■ EXERCISE OBJECTIVE ■
Every entry should be given again exactly, with nothing dropped.

(Saved entries)
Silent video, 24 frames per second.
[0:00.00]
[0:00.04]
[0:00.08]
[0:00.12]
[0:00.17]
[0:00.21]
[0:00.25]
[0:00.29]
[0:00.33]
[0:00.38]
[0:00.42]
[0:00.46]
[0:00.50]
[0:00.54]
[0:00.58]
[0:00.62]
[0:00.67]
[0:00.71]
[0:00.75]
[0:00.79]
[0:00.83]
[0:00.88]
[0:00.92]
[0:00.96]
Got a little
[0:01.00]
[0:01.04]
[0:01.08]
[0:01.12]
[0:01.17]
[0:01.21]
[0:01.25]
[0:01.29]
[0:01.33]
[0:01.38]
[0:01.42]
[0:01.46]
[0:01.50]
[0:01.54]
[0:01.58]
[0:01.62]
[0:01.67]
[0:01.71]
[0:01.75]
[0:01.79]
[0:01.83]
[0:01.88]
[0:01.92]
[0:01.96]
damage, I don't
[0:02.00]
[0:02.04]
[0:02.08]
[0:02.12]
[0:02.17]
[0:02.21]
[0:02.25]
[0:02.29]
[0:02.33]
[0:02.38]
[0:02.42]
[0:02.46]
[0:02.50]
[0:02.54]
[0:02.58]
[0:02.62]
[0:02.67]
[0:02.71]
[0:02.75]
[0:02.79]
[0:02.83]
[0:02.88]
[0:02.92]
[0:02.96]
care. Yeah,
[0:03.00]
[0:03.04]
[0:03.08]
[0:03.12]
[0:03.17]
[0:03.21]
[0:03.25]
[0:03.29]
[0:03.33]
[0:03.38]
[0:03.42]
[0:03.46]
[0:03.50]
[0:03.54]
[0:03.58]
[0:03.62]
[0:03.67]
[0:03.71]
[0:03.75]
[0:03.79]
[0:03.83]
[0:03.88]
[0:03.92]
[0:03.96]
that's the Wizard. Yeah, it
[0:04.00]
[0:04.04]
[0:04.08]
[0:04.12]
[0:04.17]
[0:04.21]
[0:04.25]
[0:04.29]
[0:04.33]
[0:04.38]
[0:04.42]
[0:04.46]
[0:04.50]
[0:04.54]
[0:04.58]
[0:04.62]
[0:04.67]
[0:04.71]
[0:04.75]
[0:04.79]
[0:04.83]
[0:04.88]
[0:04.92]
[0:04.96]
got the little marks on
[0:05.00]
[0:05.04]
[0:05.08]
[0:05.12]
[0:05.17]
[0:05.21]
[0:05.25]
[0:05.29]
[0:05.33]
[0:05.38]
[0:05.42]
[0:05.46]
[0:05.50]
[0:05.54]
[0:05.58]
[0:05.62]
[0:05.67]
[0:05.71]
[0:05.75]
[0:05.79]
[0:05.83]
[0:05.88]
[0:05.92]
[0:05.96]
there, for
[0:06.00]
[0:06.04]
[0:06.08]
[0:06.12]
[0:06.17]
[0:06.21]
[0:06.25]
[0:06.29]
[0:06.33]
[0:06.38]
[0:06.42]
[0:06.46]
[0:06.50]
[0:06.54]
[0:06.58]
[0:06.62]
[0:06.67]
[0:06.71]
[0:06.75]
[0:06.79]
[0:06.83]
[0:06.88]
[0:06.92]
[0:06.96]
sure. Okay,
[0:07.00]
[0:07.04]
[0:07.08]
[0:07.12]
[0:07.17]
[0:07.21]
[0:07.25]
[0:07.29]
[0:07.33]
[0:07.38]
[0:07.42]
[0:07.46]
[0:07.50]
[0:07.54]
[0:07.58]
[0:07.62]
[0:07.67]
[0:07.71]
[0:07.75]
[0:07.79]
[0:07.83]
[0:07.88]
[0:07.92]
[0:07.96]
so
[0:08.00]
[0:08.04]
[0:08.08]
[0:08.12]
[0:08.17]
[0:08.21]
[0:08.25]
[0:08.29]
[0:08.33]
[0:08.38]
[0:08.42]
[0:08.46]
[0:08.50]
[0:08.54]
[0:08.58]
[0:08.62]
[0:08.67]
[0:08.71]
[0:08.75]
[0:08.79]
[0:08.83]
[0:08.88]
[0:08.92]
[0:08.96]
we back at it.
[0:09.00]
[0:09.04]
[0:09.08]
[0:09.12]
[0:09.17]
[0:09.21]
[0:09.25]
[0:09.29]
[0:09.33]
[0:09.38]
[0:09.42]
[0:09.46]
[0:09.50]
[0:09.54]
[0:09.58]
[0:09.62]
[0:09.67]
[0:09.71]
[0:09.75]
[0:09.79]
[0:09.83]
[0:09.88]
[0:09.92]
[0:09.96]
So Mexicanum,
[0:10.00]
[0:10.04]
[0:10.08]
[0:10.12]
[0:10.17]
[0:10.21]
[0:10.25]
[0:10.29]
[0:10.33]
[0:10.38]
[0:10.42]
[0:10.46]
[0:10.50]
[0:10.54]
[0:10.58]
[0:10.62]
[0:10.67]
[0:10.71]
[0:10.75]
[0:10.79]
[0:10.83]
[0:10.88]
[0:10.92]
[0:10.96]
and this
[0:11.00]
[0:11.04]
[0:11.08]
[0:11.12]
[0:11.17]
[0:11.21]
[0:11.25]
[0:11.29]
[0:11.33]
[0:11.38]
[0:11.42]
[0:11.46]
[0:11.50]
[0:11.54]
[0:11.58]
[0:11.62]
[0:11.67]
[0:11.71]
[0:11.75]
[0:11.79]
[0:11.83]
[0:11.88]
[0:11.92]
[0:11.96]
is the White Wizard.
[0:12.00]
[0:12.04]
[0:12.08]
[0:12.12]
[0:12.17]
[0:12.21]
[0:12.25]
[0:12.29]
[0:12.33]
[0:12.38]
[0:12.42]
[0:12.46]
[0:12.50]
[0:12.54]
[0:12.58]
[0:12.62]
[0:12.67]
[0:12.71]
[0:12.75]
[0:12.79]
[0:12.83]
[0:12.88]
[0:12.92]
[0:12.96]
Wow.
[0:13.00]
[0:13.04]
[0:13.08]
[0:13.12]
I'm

■ EXERCISE RESULT ■
Silent video, 24 frames per second.
[0:00.00]
[0:00.04]
[0:00.08]
[0:00.12]
[0:00.17]
[0:00.21]
[0:00.25]
[0:00.29]
[0:00.33]
[0:00.38]
[0:00.42]
[0:00.46]
[0:00.50]
[0:00.54]
[0:00.58]
[0:00.62]
[0:00.67]
[0:00.71]
[0:00.75]
[0:00.79]
[0:00.83]
[0:00.88]
[0:00.92]
[0:00.96]
Got a little
[0:01.00]
[0:01.04]
[0:01.08]
[0:01.12]
[0:01.17]
[0:01.21]
[0:01.25]
[0:01.29]
[0:01.33]
[0:01.38]
[0:01.42]
[0:01.46]
[0:01.50]
[0:01.54]
[0:01.58]
[0:01.62]
[0:01.67]
[0:01.71]
[0:01.75]
[0:01.79]
[0:01.83]
[0:01.88]
[0:01.92]
[0:01.96]
damage, I don't
[0:02.00]
[0:02.04]
[0:02.08]
[0:02.12]
[0:02.17]
[0:02.21]
[0:02.25]
[0:02.29]
[0:02.33]
[0:02.38]
[0:02.42]
[0:02.46]
[0:02.50]
[0:02.54]
[0:02.58]
[0:02.62]
[0:02.67]
[0:02.71]
[0:02.75]
[0:02.79]
[0:02.83]
[0:02.88]
[0:02.92]
[0:02.96]
care. Yeah,
[0:03.00]
[0:03.04]
[0:03.08]
[0:03.12]
[0:03.17]
[0:03.21]
[0:03.25]
[0:03.29]
[0:03.33]
[0:03.38]
[0:03.42]
[0:03.46]
[0:03.50]
[0:03.54]
[0:03.58]
[0:03.62]
[0:03.67]
[0:03.71]
[0:03.75]
[0:03.79]
[0:03.83]
[0:03.88]
[0:03.92]
[0:03.96]
that's the Wizard. Yeah, it
[0:04.00]
[0:04.04]
[0:04.08]
[0:04.12]
[0:04.17]
[0:04.21]
[0:04.25]
[0:04.29]
[0:04.33]
[0:04.38]
[0:04.42]
[0:04.46]
[0:04.50]
[0:04.54]
[0:04.58]
[0:04.62]
[0:04.67]
[0:04.71]
[0:04.75]
[0:04.79]
[0:04.83]
[0:04.88]
[0:04.92]
[0:04.96]
got the little marks on
[0:05.00]
[0:05.04]
[0:05.08]
[0:05.12]
[0:05.17]
[0:05.21]
[0:05.25]
[0:05.29]
[0:05.33]
[0:05.38]
[0:05.42]
[0:05.46]
[0:05.50]
[0:05.54]
[0:05.58]
[0:05.62]
[0:05.67]
[0:05.71]
[0:05.75]
[0:05.79]
[0:05.83]
[0:05.88]
[0:05.92]
[0:05.96]
there, for
[0:06.00]
[0:06.04]
[0:06.08]
[0:06.12]
[0:06.17]
[0:06.21]
[0:06.25]
[0:06.29]
[0:06.33]
[0:06.38]
[0:06.42]
[0:06.46]
[0:06.50]
[0:06.54]
[0:06.58]
[0:06.62]
[0:06.67]
[0:06.71]
[0:06.75]
[0:06.79]
[0:06.83]
[0:06.88]
[0:06.92]
[0:06.96]
sure. Okay,
[0:07.00]
[0:07.04]
[0:07.08]
[0:07.12]
[0:07.17]
[0:07.21]
[0:07.25]
[0:07.29]
[0:07.33]
[0:07.38]
[0:07.42]
[0:07.46]
[0:07.50]
[0:07.54]
[0:07.58]
[0:07.62]
[0:07.67]
[0:07.71]
[0:07.75]
[0:07.79]
[0:07.83]
[0:07.88]
[0:07.92]
[0:07.96]
so
[0:08.00]
[0:08.04]
[0:08.08]
[0:08.12]
[0:08.17]
[0:08.21]
[0:08.25]
[0:08.29]
[0:08.33]
[0:08.38]
[0:08.42]
[0:08.46]
[0:08.50]
[0:08.54]
[0:08.58]
[0:08.62]
[0:08.67]
[0:08.71]
[0:08.75]
[0:08.79]
[0:08.83]
[0:08.88]
[0:08.92]
[0:08.96]
we back at it.
[0:09.00]
[0:09.04]
[0:09.08]
[0:09.12]
[0:09.17]
[0:09.21]
[0:09.25]
[0:09.29]
[0:09.33]
[0:09.38]
[0:09.42]
[0:09.46]
[0:09.50]
[0:09.54]
[0:09.58]
[0:09.62]
[0:09.67]
[0:09.71]
[0:09.75]
[0:09.79]
[0:09.83]
[0:09.88]
[0:09.92]
[0:09.96]
So Mexicanum,
[0:10.00]
[0:10.04]
[0:10.08]
[0:10.12]
[0:10.17]
[0:10.21]
[0:10.25]
[0:10.29]
[0:10.33]
[0:10.38]
[0:10.42]
[0:10.46]
[0:10.50]
[0:10.54]
[0:10.58]
[0:10.62]
[0:10.67]
[0:10.71]
[0:10.75]
[0:10.79]
[0:10.83]
[0:10.88]
[0:10.92]
[0:10.96]
and this
[0:11.00]
[0:11.04]
[0:11.08]
[0:11.12]
[0:11.17]
[0:11.21]
[0:11.25]
[0:11.29]
[0:11.33]
[0:11.38]
[0:11.42]
[0:11.46]
[0:11.50]
[0:11.54]
[0:11.58]
[0:11.62]
[0:11.67]
[0:11.71]
[0:11.75]
[0:11.79]
[0:11.83]
[0:11.88]
[0:11.92]
[0:11.96]
is the White Wizard.
[0:12.00]
[0:12.04]
[0:12.08]
[0:12.12]
[0:12.17]
[0:12.21]
[0:12.25]
[0:12.29]
[0:12.33]
[0:12.38]
[0:12.42]
[0:12.46]
[0:12.50]
[0:12.54]
[0:12.58]
[0:12.62]
[0:12.67]
[0:12.71]
[0:12.75]
[0:12.79]
[0:12.83]
[0:12.88]
[0:12.92]
[0:12.96]
Wow.
[0:13.00]
[0:13.04]
[0:13.08]
[0:13.12]
I'm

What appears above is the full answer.